▶ _Problem to solve_
Only the lines below from the one containing "[1974.67-1975.72s]" through the last line should be set down, exactly as written and with no pictures.

[Start of Attachment]

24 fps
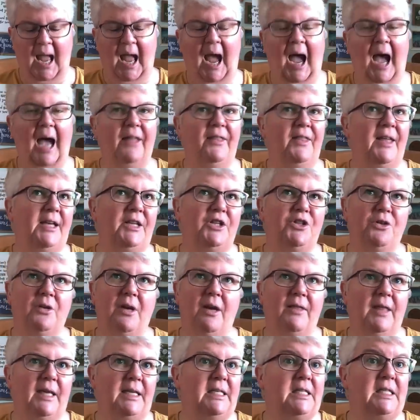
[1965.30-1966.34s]
And they do
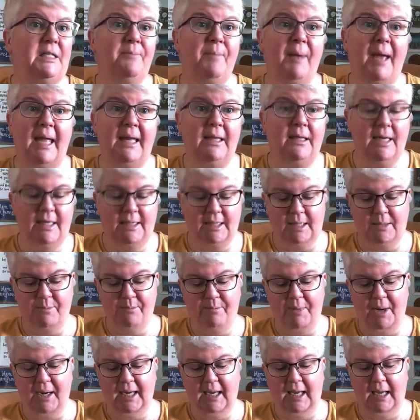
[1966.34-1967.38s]
it, they spin, it's in
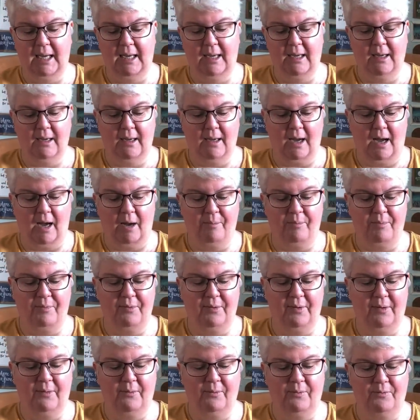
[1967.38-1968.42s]
Bucky up
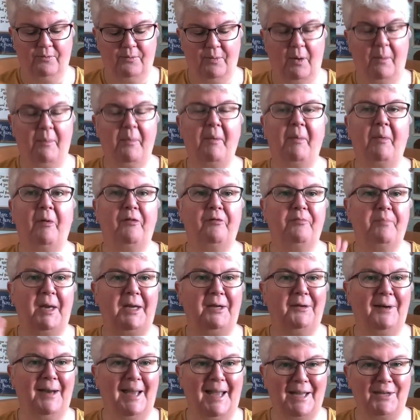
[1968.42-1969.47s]
above
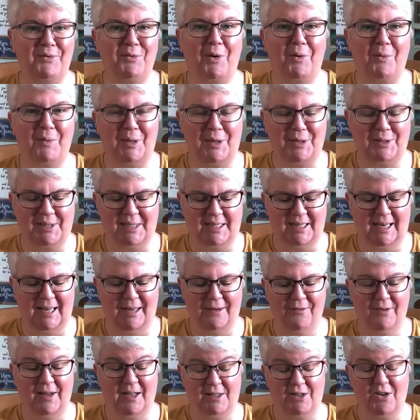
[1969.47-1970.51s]
Peterhead where we used to
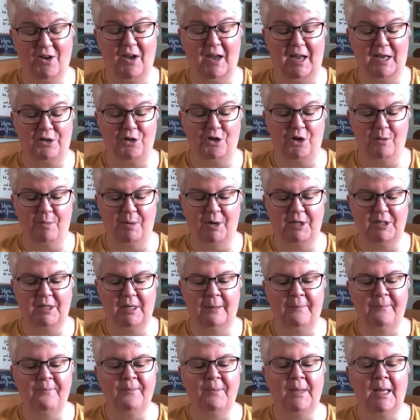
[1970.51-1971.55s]
live, that's how I knew about
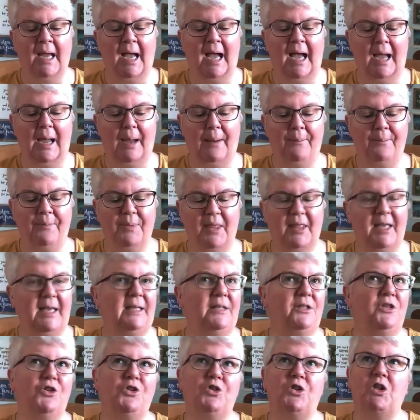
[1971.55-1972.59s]
it. They
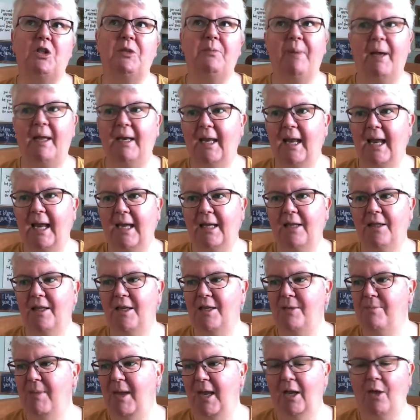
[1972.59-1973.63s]
do spinning,
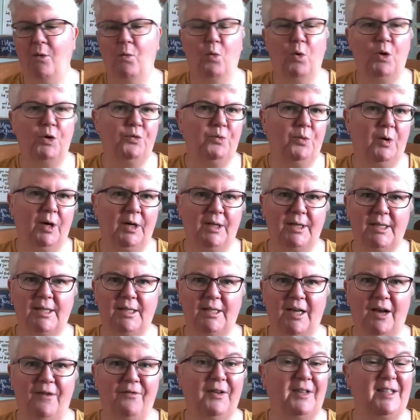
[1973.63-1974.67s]
they make woodwork
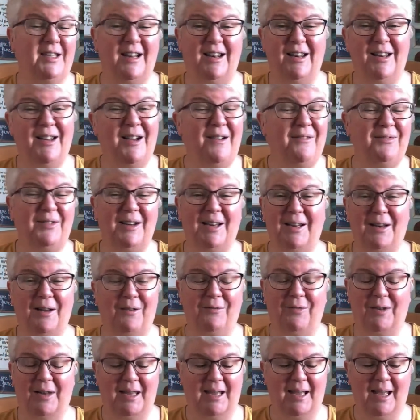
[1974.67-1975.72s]
stuff. It's a lovely,
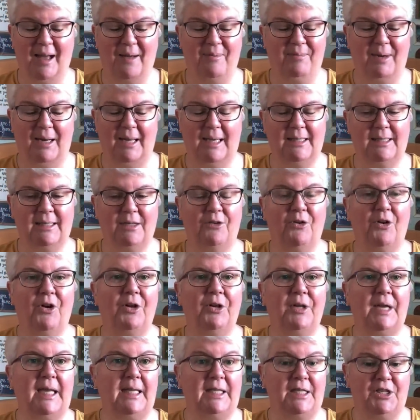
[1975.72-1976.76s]
lovely place. They're
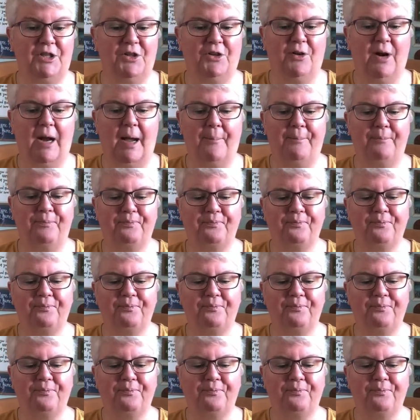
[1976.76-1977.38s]
on Instagram.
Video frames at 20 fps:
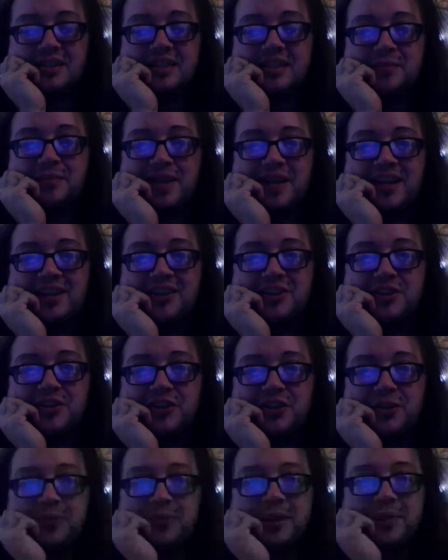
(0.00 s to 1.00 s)
Sit my
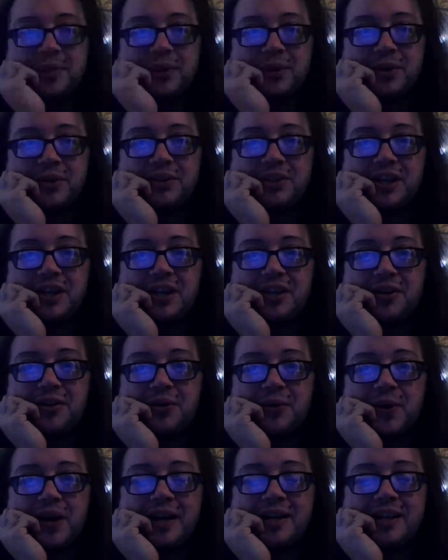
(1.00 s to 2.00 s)
external already board.
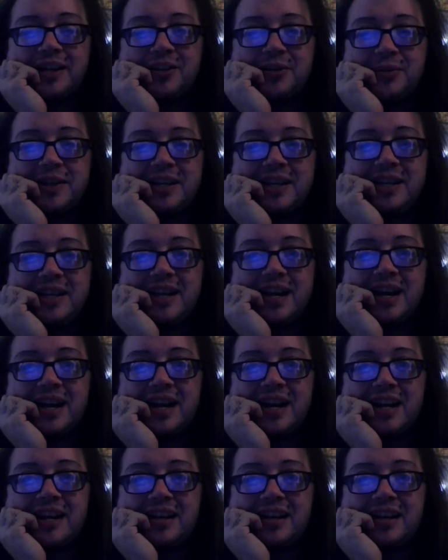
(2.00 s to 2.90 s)
Ruan Idui,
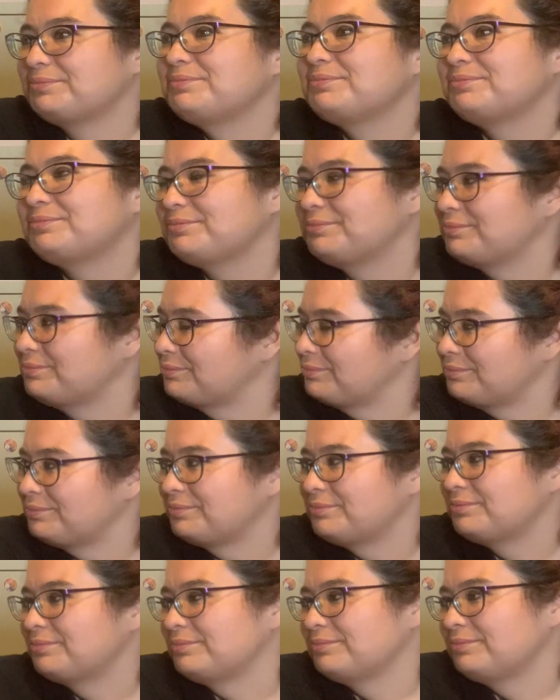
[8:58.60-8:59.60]

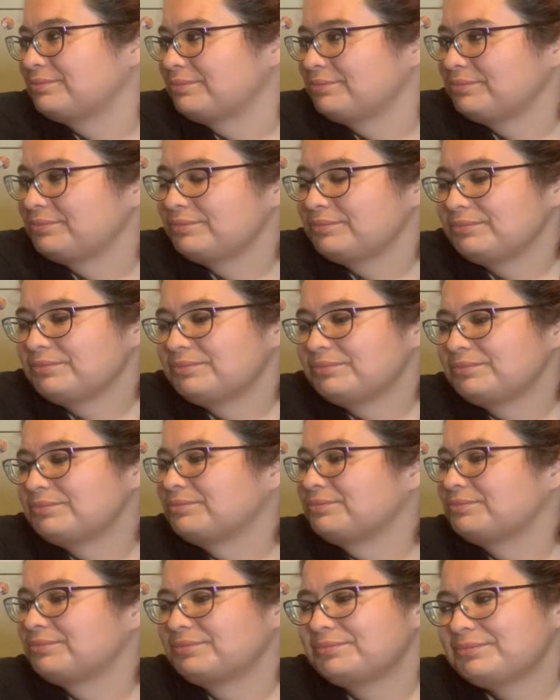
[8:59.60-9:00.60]

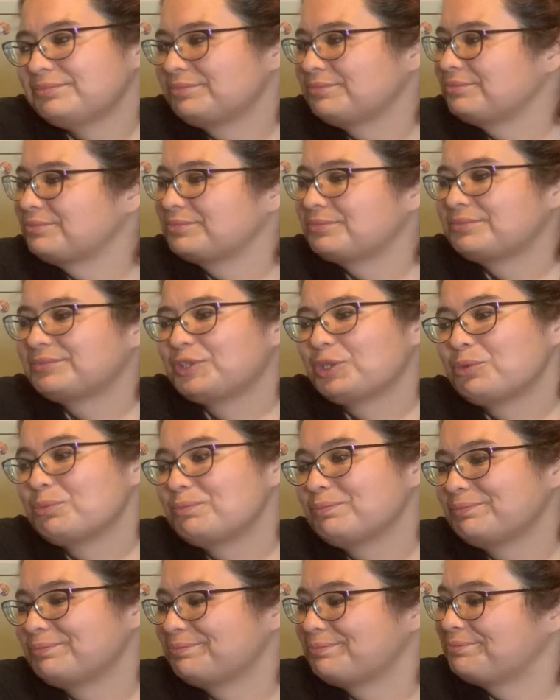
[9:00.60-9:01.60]

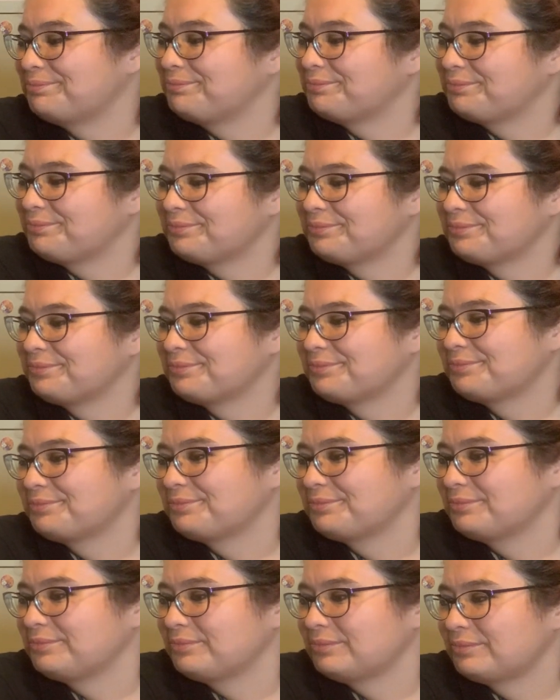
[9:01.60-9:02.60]

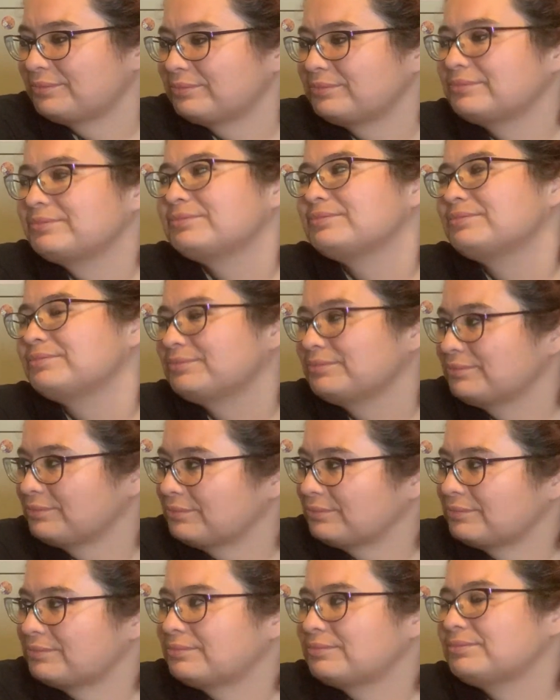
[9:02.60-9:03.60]

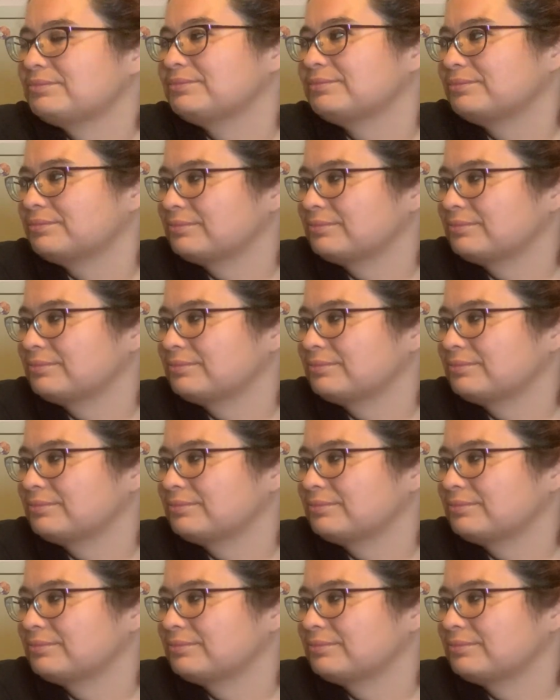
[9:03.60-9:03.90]
The person shown says nothing.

[End of Attachment]

▶ _Your response_
[1974.67-1975.72s]
stuff. It's a lovely,
[1975.72-1976.76s]
lovely place. They're
[1976.76-1977.38s]
on Instagram.
Video frames at 20 fps:
(0.00 s to 1.00 s)
Sit my
(1.00 s to 2.00 s)
external already board.
(2.00 s to 2.90 s)
Ruan Idui,
[8:58.60-8:59.60]

[8:59.60-9:00.60]

[9:00.60-9:01.60]

[9:01.60-9:02.60]

[9:02.60-9:03.60]

[9:03.60-9:03.90]
The person shown says nothing.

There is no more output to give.